Personal information
- Born: 24 September 1964 (age 61) Adelaide, South Australia
- Draft: No. 6, 1982 interstate draft
- Debut: Round 2, 1986, Carlton vs. Richmond, at Princes Park
- Height: 185 cm (6 ft 1 in)
- Weight: 82 kg (12 st 13 lb)

Playing career^{1}
- Years: Club / Games (Goals)
- 1982–1985: Sturt (SANFL) / 92 (104)
- 1986–1987: Carlton (VFL) / 19 (4)
- Total:  / 111 (108)
- ^{1} Playing statistics correct to the end of 1987.

Career highlights
- Sturt Best and Fairest 1984, 1985; Fos Williams Medallist 1985 SA v Vic at Football Park; All Australian 1983, 1985; Sturt Team of The Century - Wing; South Australian Football Hall of Fame Inductee 2019;

= Peter Motley =

Australian rules footballer, born 1964

Peter Motley (born 24 September 1964 in Adelaide, South Australia) is a former professional Australian rules footballer, representing Sturt Football Club in the South Australian National Football League (SANFL) and Carlton Football Club in the Victorian Football League (VFL).

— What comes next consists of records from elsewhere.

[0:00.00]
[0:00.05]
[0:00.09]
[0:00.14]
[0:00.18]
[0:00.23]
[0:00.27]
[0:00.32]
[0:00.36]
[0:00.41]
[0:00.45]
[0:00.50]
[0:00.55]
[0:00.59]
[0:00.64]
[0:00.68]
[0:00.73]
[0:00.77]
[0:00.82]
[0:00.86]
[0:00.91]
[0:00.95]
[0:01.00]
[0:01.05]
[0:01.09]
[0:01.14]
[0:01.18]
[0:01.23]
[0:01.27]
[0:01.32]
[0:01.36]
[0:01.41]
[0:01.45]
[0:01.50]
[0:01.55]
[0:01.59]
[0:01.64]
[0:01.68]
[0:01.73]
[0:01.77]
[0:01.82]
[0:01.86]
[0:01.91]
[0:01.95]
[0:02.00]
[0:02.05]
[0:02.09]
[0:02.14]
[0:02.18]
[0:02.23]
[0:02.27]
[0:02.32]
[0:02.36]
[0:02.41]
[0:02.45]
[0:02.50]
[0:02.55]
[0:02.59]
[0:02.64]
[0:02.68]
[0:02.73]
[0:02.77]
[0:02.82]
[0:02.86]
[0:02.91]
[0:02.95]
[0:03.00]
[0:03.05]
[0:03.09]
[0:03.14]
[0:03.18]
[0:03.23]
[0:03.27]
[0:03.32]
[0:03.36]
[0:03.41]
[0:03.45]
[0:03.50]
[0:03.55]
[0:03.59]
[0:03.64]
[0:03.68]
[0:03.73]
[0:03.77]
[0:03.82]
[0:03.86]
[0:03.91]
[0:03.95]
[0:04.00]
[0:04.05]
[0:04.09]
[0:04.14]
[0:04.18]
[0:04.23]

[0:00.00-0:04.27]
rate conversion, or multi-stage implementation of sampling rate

Motley is the son of former nine-time Port Adelaide premiership star and 1964 Magarey Medal winner Geof Motley, and of Gaynor Flanagan, who represented Australia in netball and basketball, and played state softball. He made his league debut for Sturt in 1982 and played 92 games for the Double Blues until 1985. Motley's breakout season was 1983 when he played both at centre half-forward and centre half-back for Sturt and helped them to the SANFL Grand Final against West Adelaide. Unfortunately for Motley and Sturt, the Double Blues went down to West Adelaide 16.12 (108) to 21.16 (142).

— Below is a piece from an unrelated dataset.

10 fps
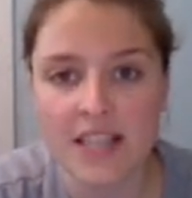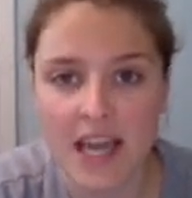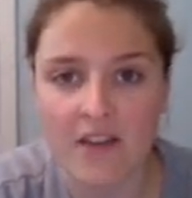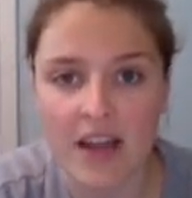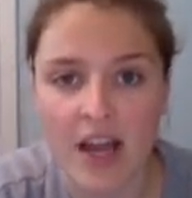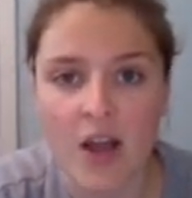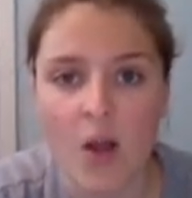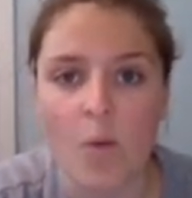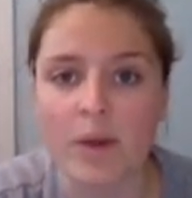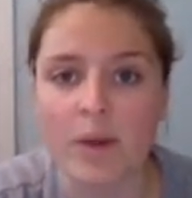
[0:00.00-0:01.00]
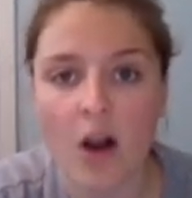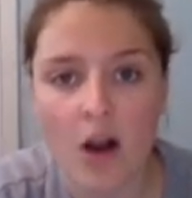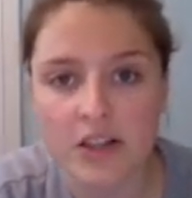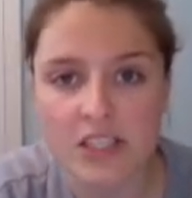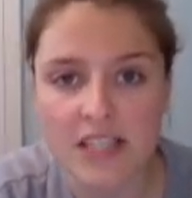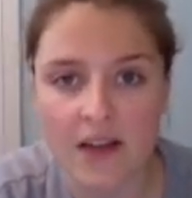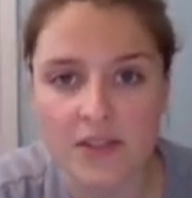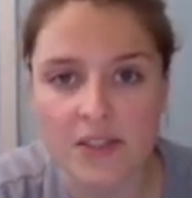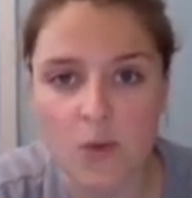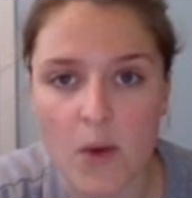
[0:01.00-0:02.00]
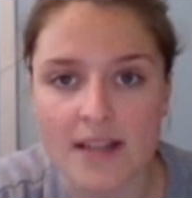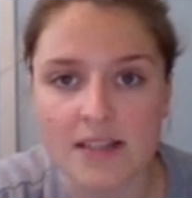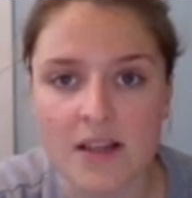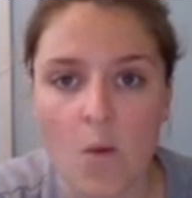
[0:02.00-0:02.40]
area when we can't just count the squares,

At only 18 years of age Peter Motley also made the first of six state games for South Australia at half-forward against Victoria at Football Park in 1983 in what was the Croweaters first win over the Big V in Adelaide since 1965. Motley also won Sturt's Best and Fairest awards in 1984 and 1985 and was named an All-Australian in 1983 and 1985.

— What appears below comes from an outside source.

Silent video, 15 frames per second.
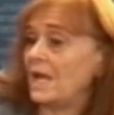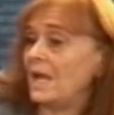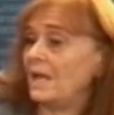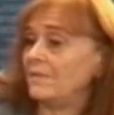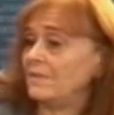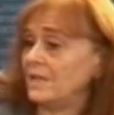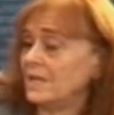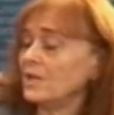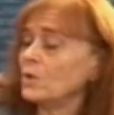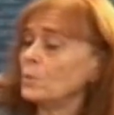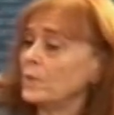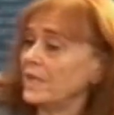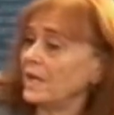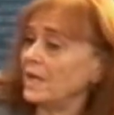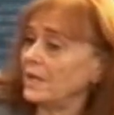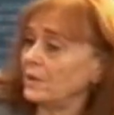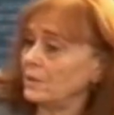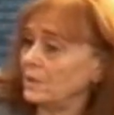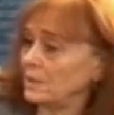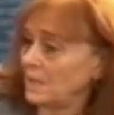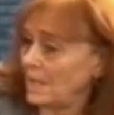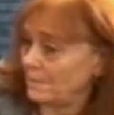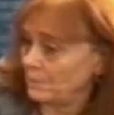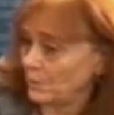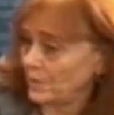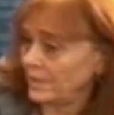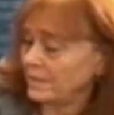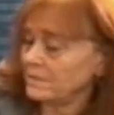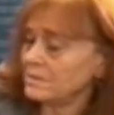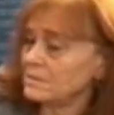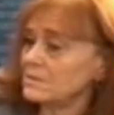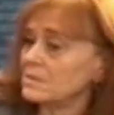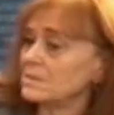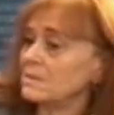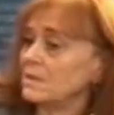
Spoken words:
And there we hired librarians,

Recruited by Carlton, Motley played 19 matches for the Blues. He made his VFL debut in Round 2 of the 1986 VFL season against Richmond at Princes Park and went on to play 13 games that year for the Blues, including the Grand Final loss to Hawthorn. Motley played in six games of the 1987 season before a serious car crash ended his football career at the age of just 22.

In early May 1987, while driving along a divided road, another car careered across the median strip and collided directly with Motley's driver's door at head height. Teammate Paul Meldrum was driving directly behind and was a lesser victim of the crash. All three cars were destroyed. A medical practitioner who lived in the immediate vicinity attended to Motley's critical head injury, almost certainly saving his life before an ambulance arrived. Motley endured several days in a coma; his survival and recovery has been attributed to his mental determination, physical fitness, and encouragement from his family.

In 1987, a song called "Peter Motley" by Gary Burrows was written in support of his recovery; proceeds from the single were given to a trust to help cover Motley's medical expenses.

Such was Motley's impact in his 95 games for Sturt between 1982 and 1985 that he was named on the wing in Sturt's Team of the Century.

In 2015, Unley Oval, the home ground of the Sturt Football Club, was renamed Peter Motley Oval in his honour.